Contributions: The Shenvi group is known for its innovations in complex synthesis and catalysis, especially the hypothesis that metal hydride hydrogen atom transfer (MHAT) is more widespread among base metal catalyzed reactions than previously appreciated. Research in Shenvi’s laboratory spans mechanistic study, method development and total synthesis, as well as biological investigation via collaboration with other groups. The Shenvi group has also introduced a different view of the field of natural product synthesis, where they are considered leaders.

Professor Junichiro Yamaguchi

Department of Applied Chemistry,Waseda University, Japan

Contributions: Towards create complex molecules, Yamaguchi focused on the commonly used functional groups and aromatic rings found in organic compounds and developed catalytic transformations to break them. The research directed by Yamaguchi has created a new trend in synthetic organic chemistry, including common functional group-cleavage couplings, bond exchange reactions, and catalytic dearomatization functionalization using unique molecular catalysts.

Professor Sarah E. Reisman

Bren Professor of Chemistry Division of Chemistry & Chemical Engineering, California Institute of Technology Pasadena, CA, USA

Contributions: Research in the Reisman laboratory seeks to advance the science of chemical synthesis, through synergistic contributions in both strategy design for natural product synthesis and reaction development. Reisman is recognized as a leader in the area of natural product synthesis, where her group has contributed new strategy-driven approaches several complex highly oxidized natural products. In addition to her program in natural product synthesis, Reisman has made impactful contributions to the rapidly advancing field of Ni-catalysis, with an emphasis on asymmetric reductive cross-coupling reactions.

Professor Naoya Kumagai

Graduate School of Pharmaceutical Sciences, Keio University, Japan

Contributions: The development of synthetic methodologies driven by cooperative catalysts, unique heterocycles, and quinoline oligomers.The research directed by Kumagai has focused on the development of novel metalbased cooperative catalytic systems that have allowed for otherwise infeasible catalytic asymmetric transformations to proceed. His insatiable curiosity into catalyst design has provided a novel class of proficient catalysts utilizing boron-containing exotic heterocyclic entities. His research interests have expanded to the investigation of quinoline-based aesthetic molecular architectures, which pertain to diverseareas of chemistry research.

Professor Neil K. Garg

Department of Chemistry & Biochemistry, University of California, Los Angeles, U.S.A.
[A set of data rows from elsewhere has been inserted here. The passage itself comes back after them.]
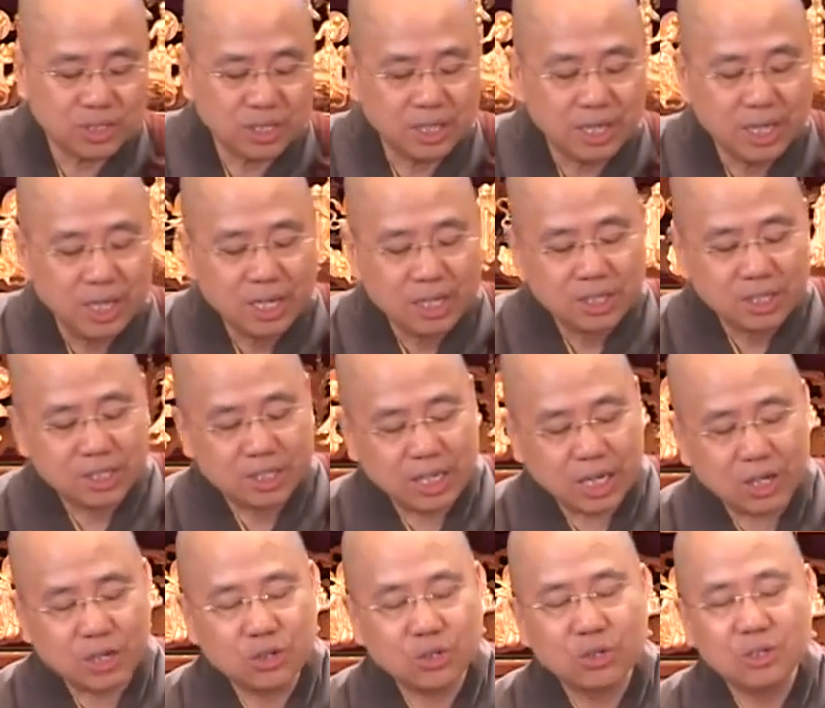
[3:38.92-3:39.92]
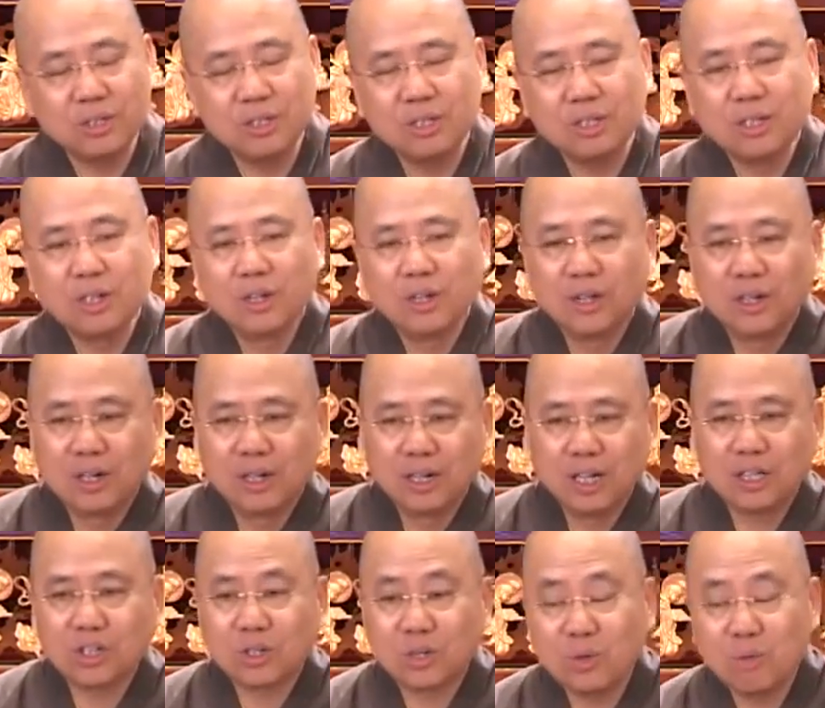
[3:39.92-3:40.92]
say section,
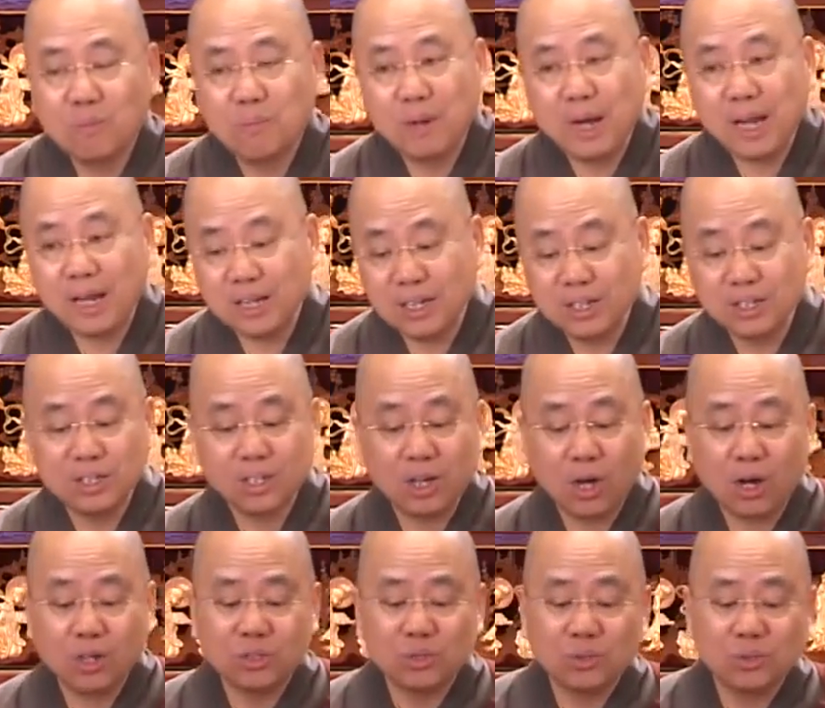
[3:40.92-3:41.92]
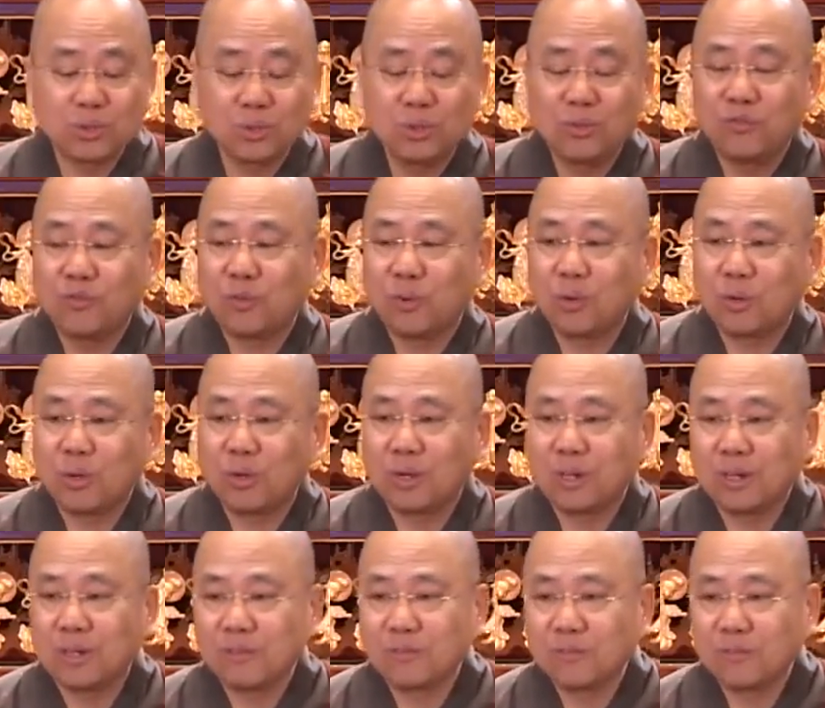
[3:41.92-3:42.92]
let's go back. It's also good
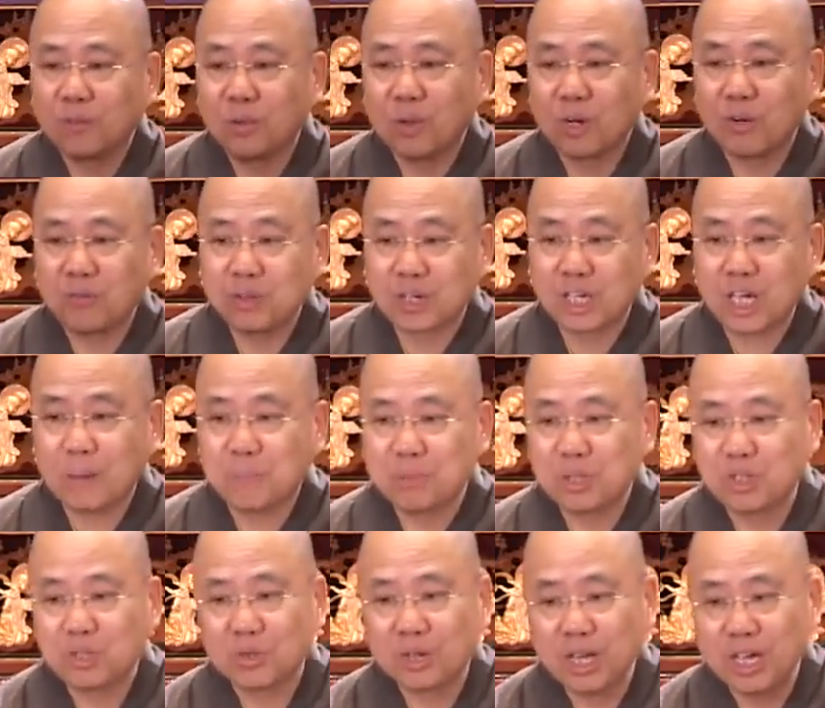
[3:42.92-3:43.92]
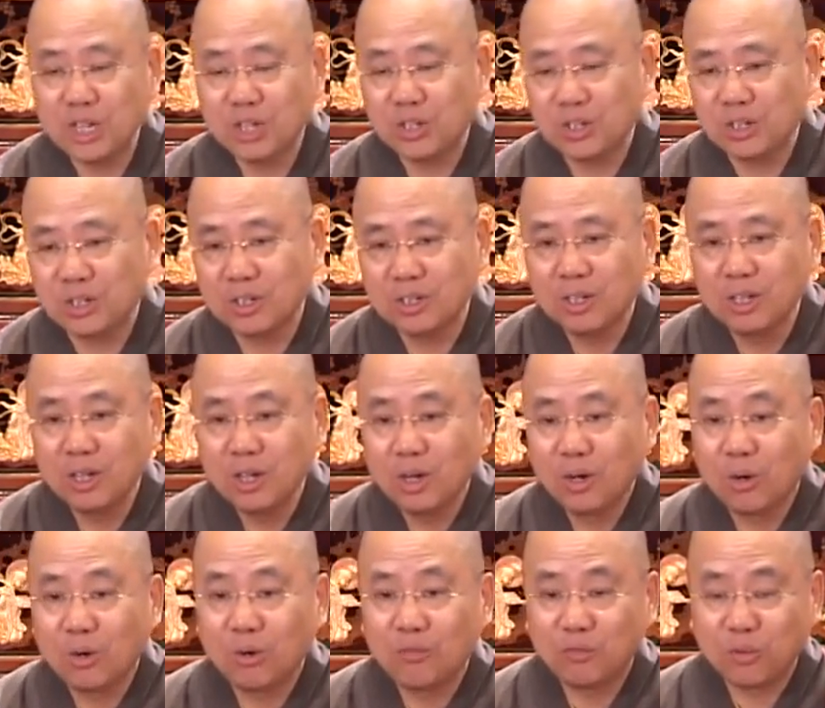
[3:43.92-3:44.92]
for a recapitulation
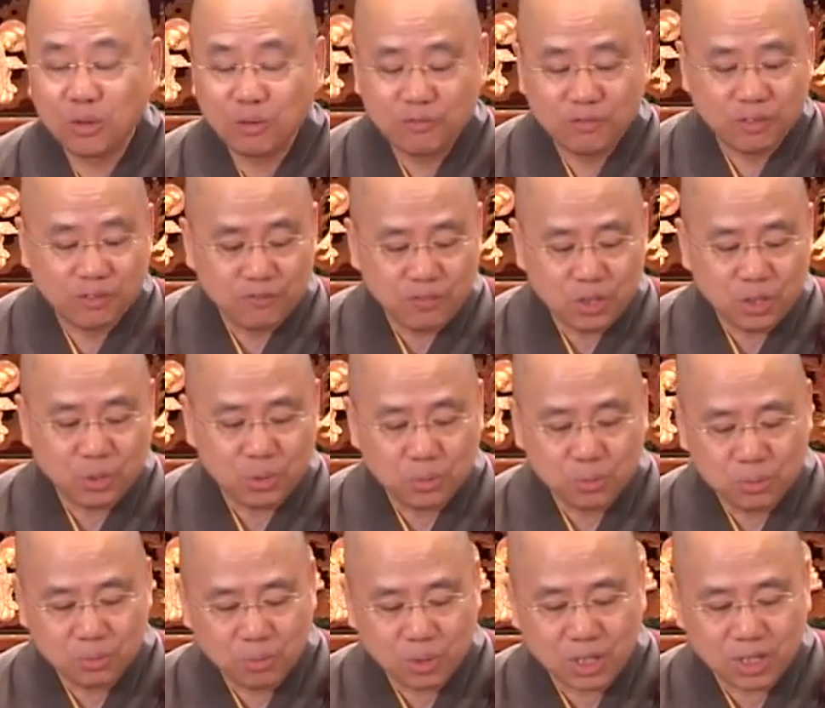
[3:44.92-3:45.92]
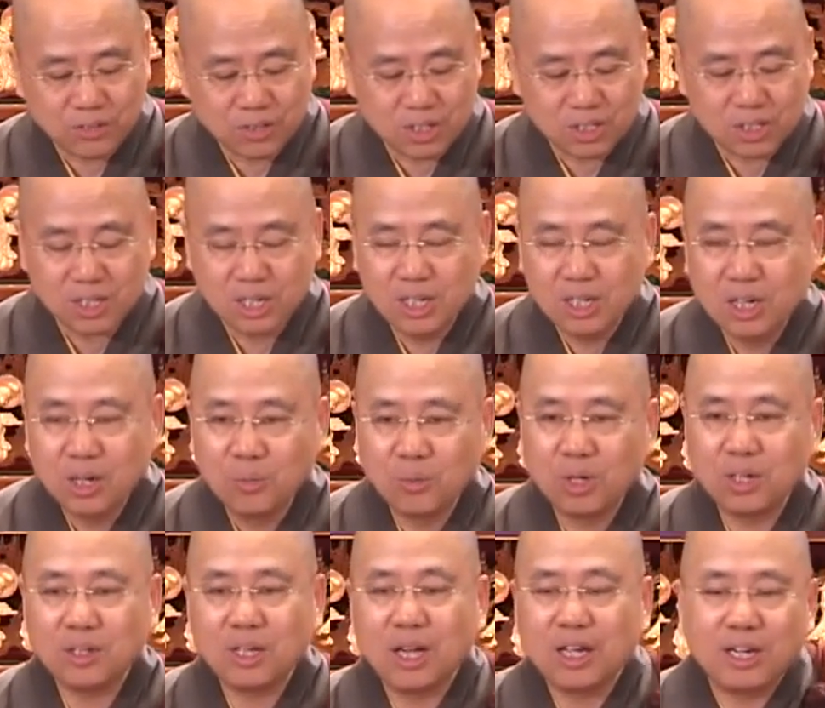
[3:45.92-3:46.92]
or for a review. One of these,
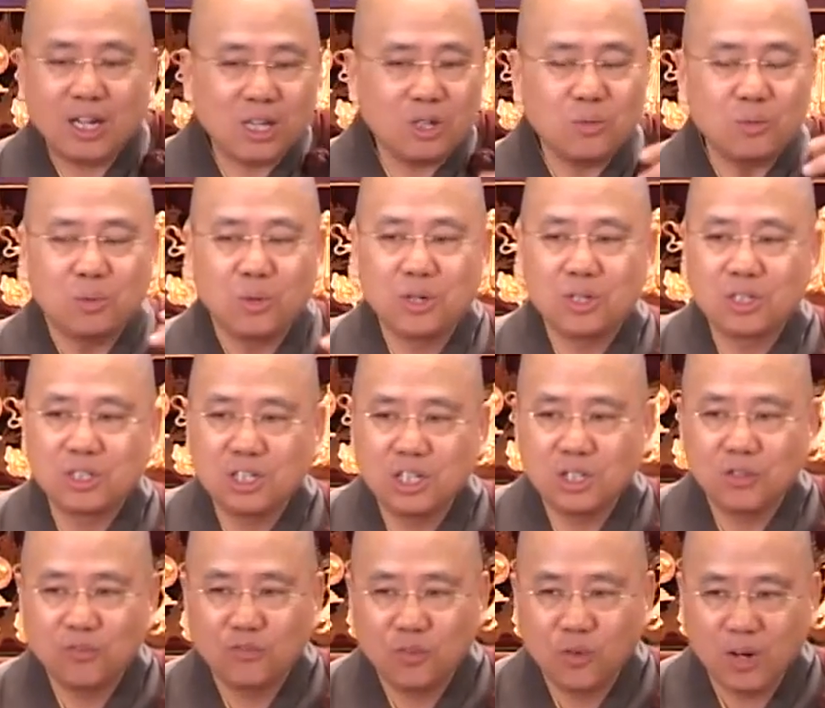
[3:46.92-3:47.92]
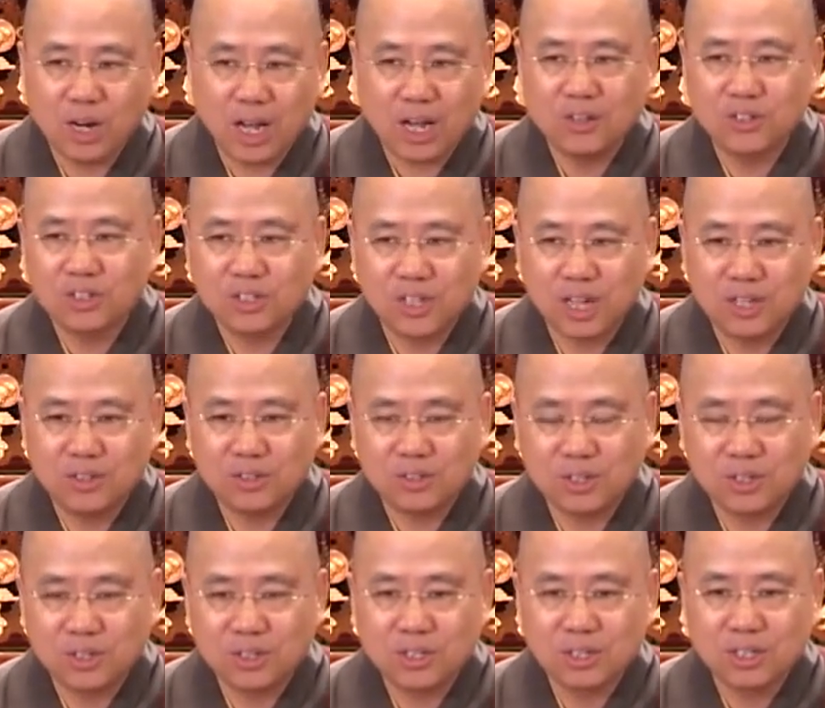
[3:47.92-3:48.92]
in other words, these 4-line
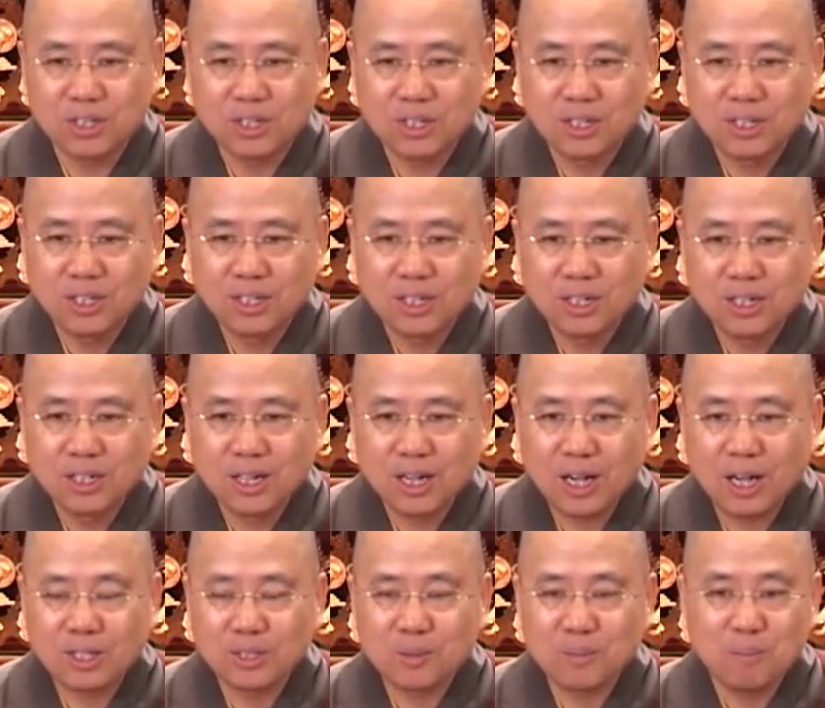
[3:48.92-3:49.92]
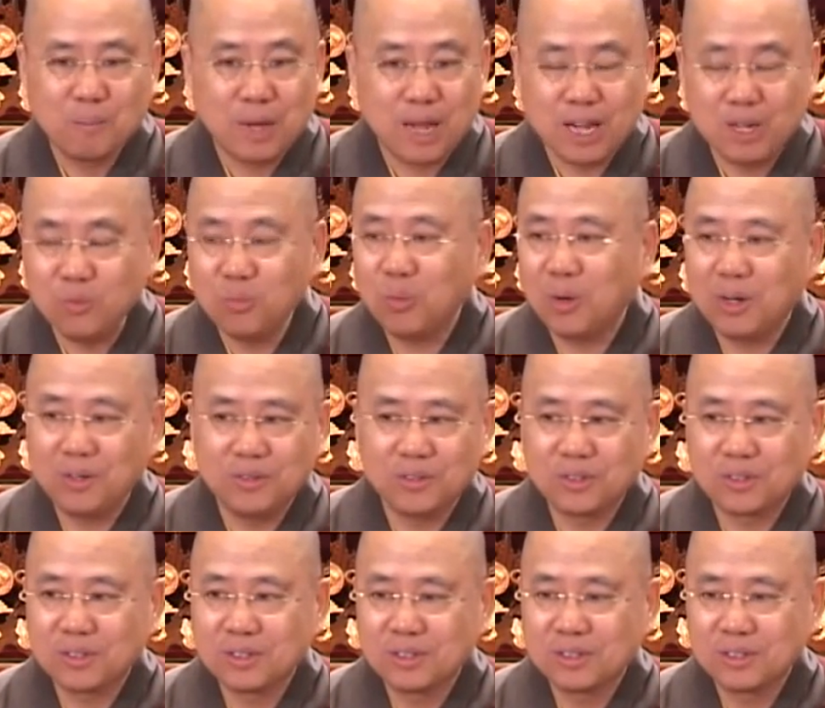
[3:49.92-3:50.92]
stanzas are the main
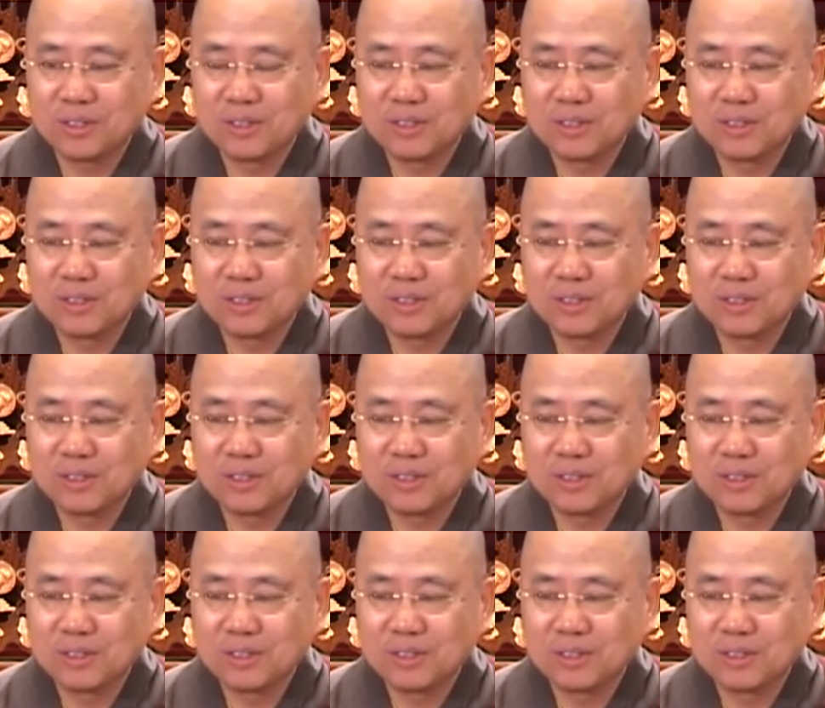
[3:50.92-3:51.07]
ones,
Contributions: The development of synthetic methodologies using unconventional building blocks and innovation in the synthesis of complex molecules.

Professor Naohiko Yoshikai

Graduate School of Pharmaceutical Sciences, Tohoku University, Japan

Contributions: The development of novel organic transformations, such as C-H functionalization and carbo- and heterocycle formation, through the discovery of unique reaction chemistry of abundant elements.